MACE design notes

This document describes the current implementation in this repository. It is focused on behavior that affects correctness, crash safety, and operational tuning.

High-level goals

Embedded key-value engine with predictable point-read latency.
High write throughput via append-only WAL + asynchronous checkpoint publish.
Snapshot isolation (SI) with MVCC visibility.
Key/value separation: large values stored in blob files.
Crash-safe metadata updates and idempotent startup cleanup.

Core architecture

src/store
- Owns startup/shutdown orchestration, recovery, GC thread, and public Mace APIs.
src/meta
- Owns persistent metadata (btree_store) and in-memory stat/index caches.
src/map
- Bucket runtime (dirty-page generations, checkpoint build, loader/cache, flow control).
src/index
- Bw-Tree style index, delta chains, split/merge/compact paths, iterator paths.
src/cc
- Concurrency control, writer groups, commit tree, WAL encode/decode, rollback.
src/utils/observe.rs
- Fixed-cardinality observability model.

Metadata model

Manifest persists metadata in BTree buckets.

Main buckets:

numerics
- global counters and orphan markers (odf_*, obf_*).
bucket_metas
- bucket name -> BucketMeta { bucket_id }.
bucket_frontier
- BucketDurableFrontier per bucket (per-writer-group durable LSN frontier).
pending_del
- buckets pending physical table cleanup.
page_table_{bucket_id}
- pid -> logical_addr map.
data_interval_{bucket_id} / blob_interval_{bucket_id}
- addr-range -> file_id mapping.
data_stat / blob_stat
- per-file stats + bitmap references used by GC.
obsolete_data / obsolete_blob
- files pending physical delete.

Addressing model:

each bucket has an independent logical address space (BucketState::next_addr).
page table maps pid -> swip (tagged means on-disk logical address).
interval tables map logical address ranges to data/blob file IDs.
relocation tables in file footers map logical address to file offset.

Bucket lifecycle

Creation (Manifest::create_bucket):

Take structural_lock.
Reject duplicates and enforce MAX_BUCKETS via nr_buckets.
Allocate bucket_id, create runtime context/state lazily, initialize frontier.
Commit one metadata txn (numerics, bucket_frontier, bucket_metas).

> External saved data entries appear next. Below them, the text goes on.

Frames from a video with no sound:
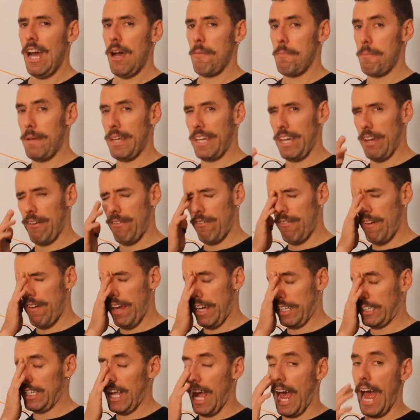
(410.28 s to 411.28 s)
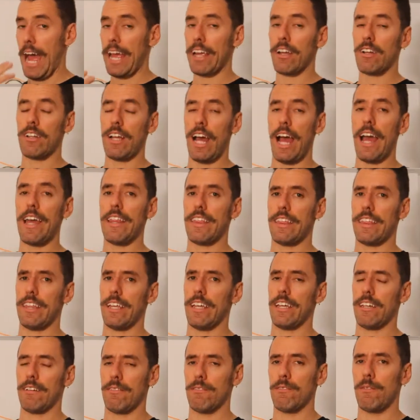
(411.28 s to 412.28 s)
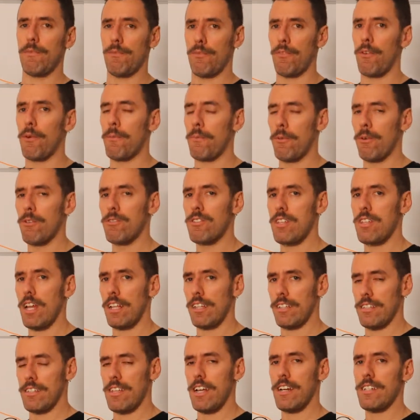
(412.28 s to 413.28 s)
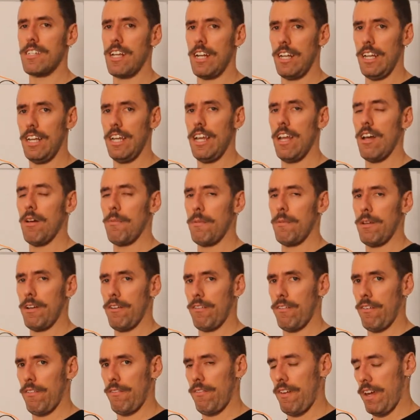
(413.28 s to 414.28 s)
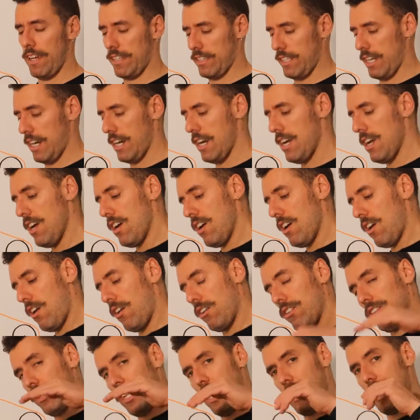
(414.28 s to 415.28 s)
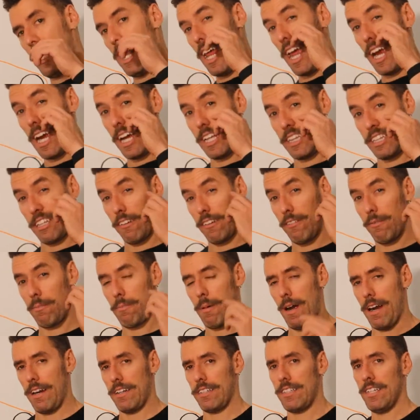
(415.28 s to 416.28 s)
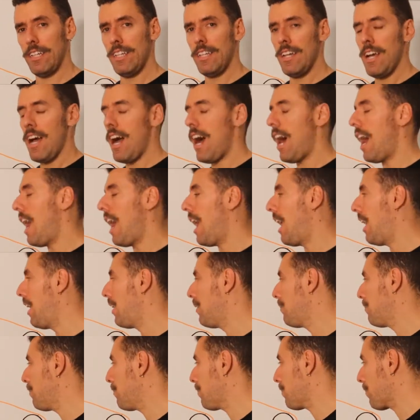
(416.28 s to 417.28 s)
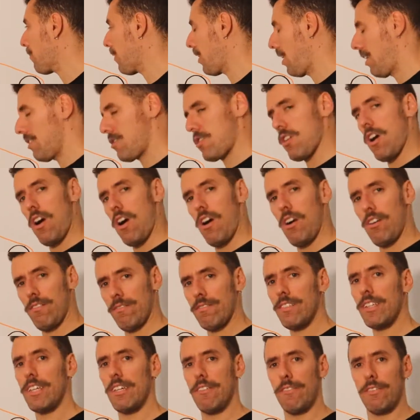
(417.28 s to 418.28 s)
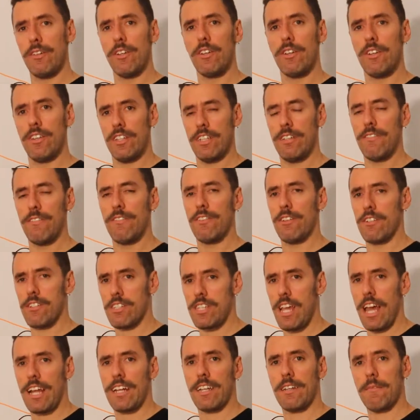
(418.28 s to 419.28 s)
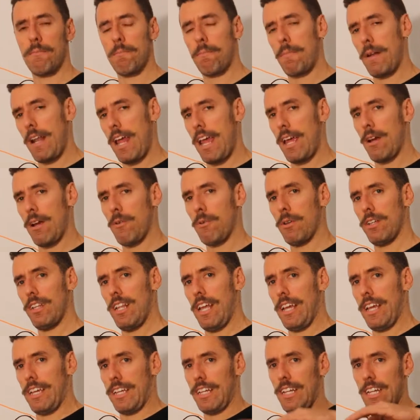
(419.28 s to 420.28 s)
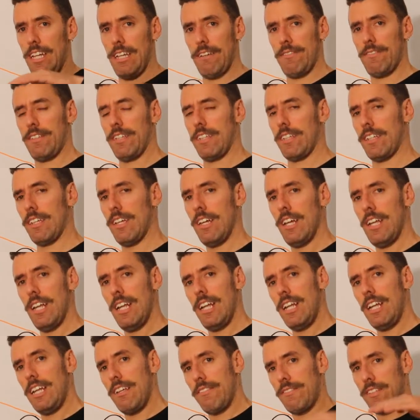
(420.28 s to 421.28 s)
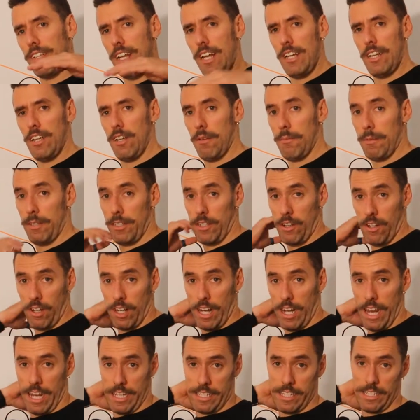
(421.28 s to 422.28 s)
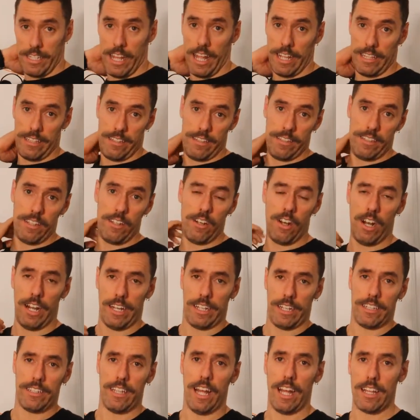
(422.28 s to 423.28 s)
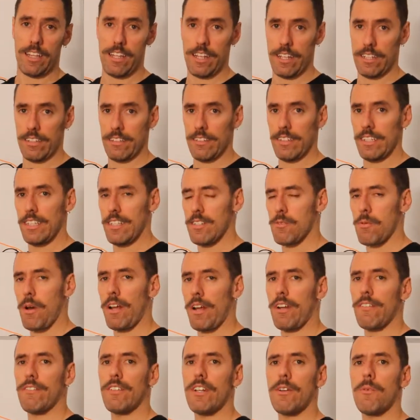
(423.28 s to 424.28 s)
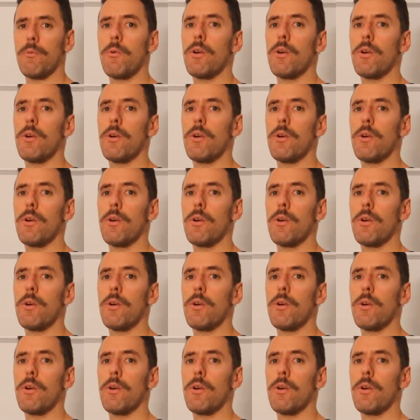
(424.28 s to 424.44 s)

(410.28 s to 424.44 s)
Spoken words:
a big effect. I think for most athletes there's a little bit of effect there on the negative part. So if you're cycling, play with like lifting a little bit your legs, and that that is one of the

Loading (load_bucket_context):

lazy-load runtime context when first accessed.
recover page table + data/blob intervals from metadata.
cache context in BucketMgr.

Unload (unload_bucket):

runtime-only operation.
unpublish from in-memory maps, checkpoint-and-reclaim loaded context.
persisted bucket metadata/data are kept.

Delete (delete_bucket):

logical delete txn removes bucket_metas entry, inserts pending_del, records obsolete files.
runtime context/state are removed first.
GC later performs physical cleanup (pending_del) and decrements nr_buckets.

BucketState (in-memory only):

txn_ref, is_deleting, is_drop.
vacuum coordination: vacuum_inflight, vacuum_epoch, wait/notify primitives.

Dirty-page generations and checkpoint cut

Pool uses generation slots instead of arena/chunk allocators.

hot generation: writable pages/retired-chain/root marks.
sealed generation: previous hot generation retained while checkpoint is in flight.
epoch gate (epochs.gate) ensures writers do not straddle a checkpoint cut.

Write-side flow:

writer captures WriteEpoch (capture_epoch) and increments inflight counter.
allocation uses BoxRef::alloc and inserts into hot page map.
publish path marks dirty roots (pid -> latest addr) and unmap marks. merge path requirement: replace(cursor) and mark_unmap(child_pid) must be done in the same Publish / WriteEpoch commit to avoid one addr being observed as both live root and junk.
page replacement/evict paths move retired logical addresses into lineage chains (RetiredChain).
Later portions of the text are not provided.